◆ **RECORD SET**:

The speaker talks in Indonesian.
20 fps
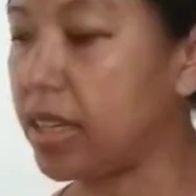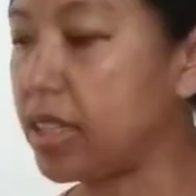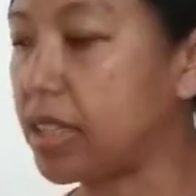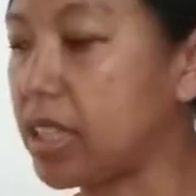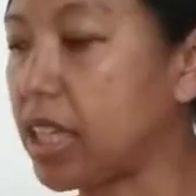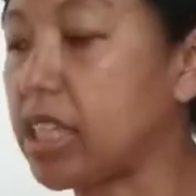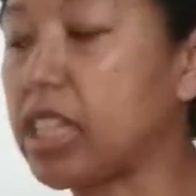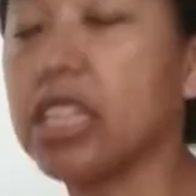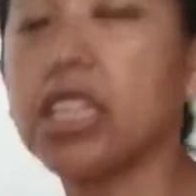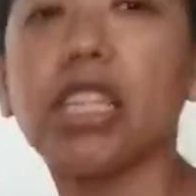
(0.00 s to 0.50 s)

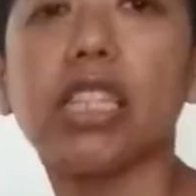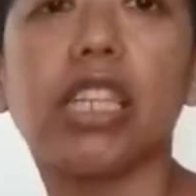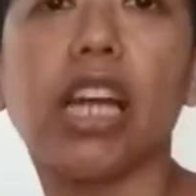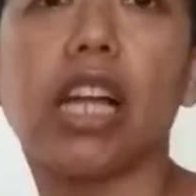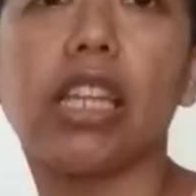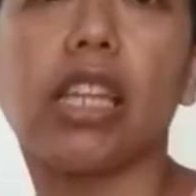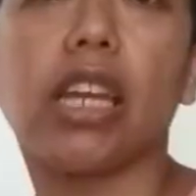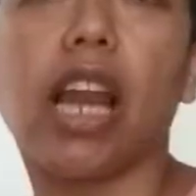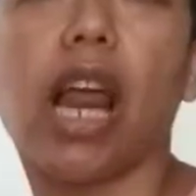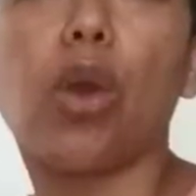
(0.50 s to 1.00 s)
jadi tidak
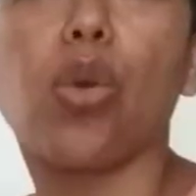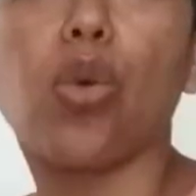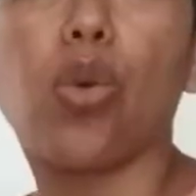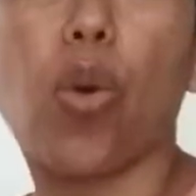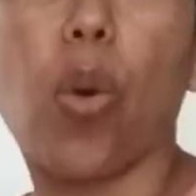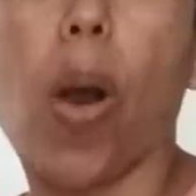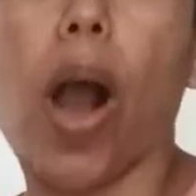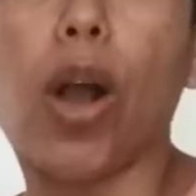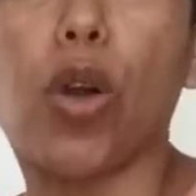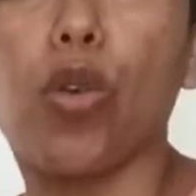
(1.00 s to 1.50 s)
terlalu
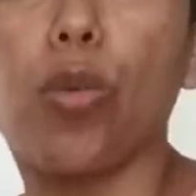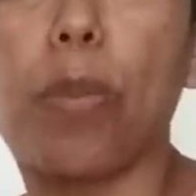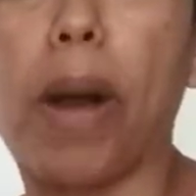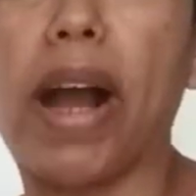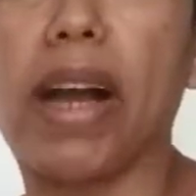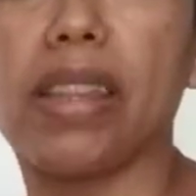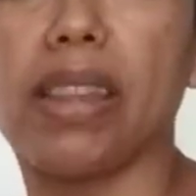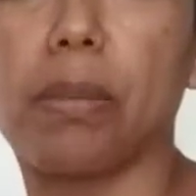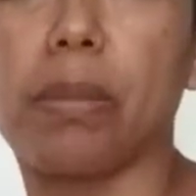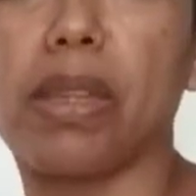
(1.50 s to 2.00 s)
aku
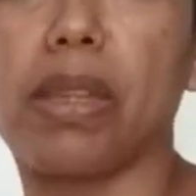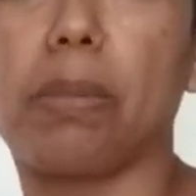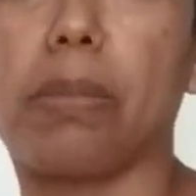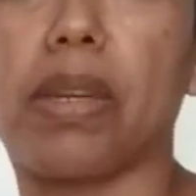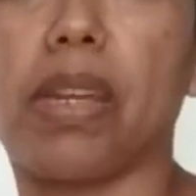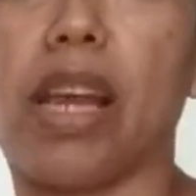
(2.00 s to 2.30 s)
banget teman-teman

◆ **EXERCISE**:
Write the records out again exactly as shown above, keeping no pictures.

◆ **ANSWER SPACE**:
The speaker talks in Indonesian.
20 fps
(0.00 s to 0.50 s)

(0.50 s to 1.00 s)
jadi tidak
(1.00 s to 1.50 s)
terlalu
(1.50 s to 2.00 s)
aku
(2.00 s to 2.30 s)
banget teman-teman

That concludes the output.